On Mon, 20 Jun 2011, Måns Rullgård wrote:
"Ronald S. Bultje" <[email protected]> writes:
On Mon, Jun 20, 2011 at 5:55 AM, Mans Rullgard <[email protected]> wrote:

Signed-off-by: Mans Rullgard <[email protected]>
---
 libavcodec/x86/h264_i386.h |   65 +++++++++++++++++++++++---------------------
 1 files changed, 34 insertions(+), 31 deletions(-)

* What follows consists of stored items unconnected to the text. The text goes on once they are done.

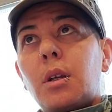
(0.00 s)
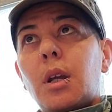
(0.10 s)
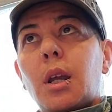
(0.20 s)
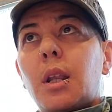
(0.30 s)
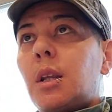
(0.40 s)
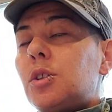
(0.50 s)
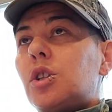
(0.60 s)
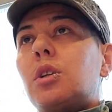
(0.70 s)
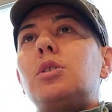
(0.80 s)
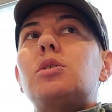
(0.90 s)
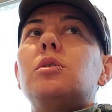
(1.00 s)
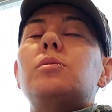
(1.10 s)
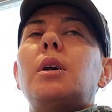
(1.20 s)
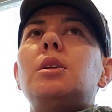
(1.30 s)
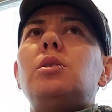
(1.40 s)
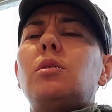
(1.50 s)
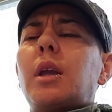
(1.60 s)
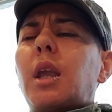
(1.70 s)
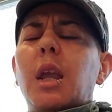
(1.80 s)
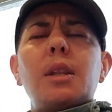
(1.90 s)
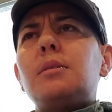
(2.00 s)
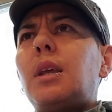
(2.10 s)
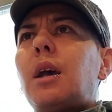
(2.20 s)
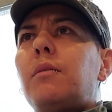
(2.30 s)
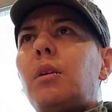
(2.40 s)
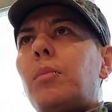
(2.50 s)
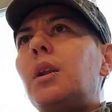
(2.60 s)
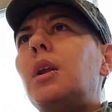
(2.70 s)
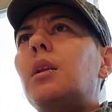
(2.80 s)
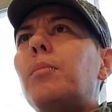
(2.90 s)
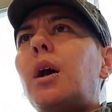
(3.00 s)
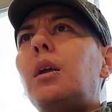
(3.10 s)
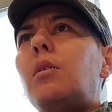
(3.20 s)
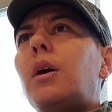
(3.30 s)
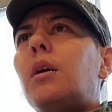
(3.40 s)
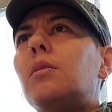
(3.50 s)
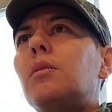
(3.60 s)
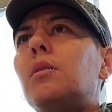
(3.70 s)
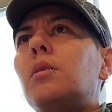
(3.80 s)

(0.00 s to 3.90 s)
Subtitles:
And then she just goes right into, like, he doesn't have any money to buy you out.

diff --git a/libavcodec/x86/h264_i386.h b/libavcodec/x86/h264_i386.h
index b303347..d38b18e 100644
--- a/libavcodec/x86/h264_i386.h
+++ b/libavcodec/x86/h264_i386.h
@@ -45,25 +45,26 @@ static int decode_significance_x86(CABACContext *c, int 
max_coeff,
    int bit;
    x86_reg coeff_count;
    int low;
+    int range;
    __asm__ volatile(
-        "movl %a10(%5), %%esi                   \n\t"
-        "movl %a11(%5), %3                      \n\t"
+        "movl %a11(%6), %5                      \n\t"
+        "movl %a12(%6), %3                      \n\t"
[..]
+        "movl %5, %a11(%6)                      \n\t"
+        "movl %3, %a12(%6)                      \n\t"
+        :"=&r"(coeff_count),"+m"(last), "+m"(index), "=&r"(low), "=&r"(bit),
+         "=&r"(range)

Patch OK.

Having said that, the above code very much smells like stuff that gcc
might just get right, so why not change it to a r/w register instead
of w-only, and do the assignments outside the inline assembly? The
code may actually become readable then.

It's worth a try.

gcc 4.3 through 4.5 get it... almost right. No extra instructions, but they do use larger than necessary opcodes.

before:
lea rbp, [rbx+0x3cbc0]
...
mov edx, [rbp+0x4]
mov eax, [rbp]

after:
lea rbp, [rbx+0x3cbc0]
...
mov edx, [rbp+0x4]
mov eax, [rbx+0x3cbc0]

--Loren Merritt
From 66caceca6ac2ada82c91bb0e796e557fdc06f1b0 Mon Sep 17 00:00:00 2001
From: Loren Merritt <[email protected]>
Date: Sat, 25 Jun 2011 11:49:44 +0000
Subject: [PATCH] x86: h264: remove hardcoded load/stores in 
decode_significance[_8x8]_x86

---
 libavcodec/x86/h264_i386.h |   32 +++++++-------------------------
 1 files changed, 7 insertions(+), 25 deletions(-)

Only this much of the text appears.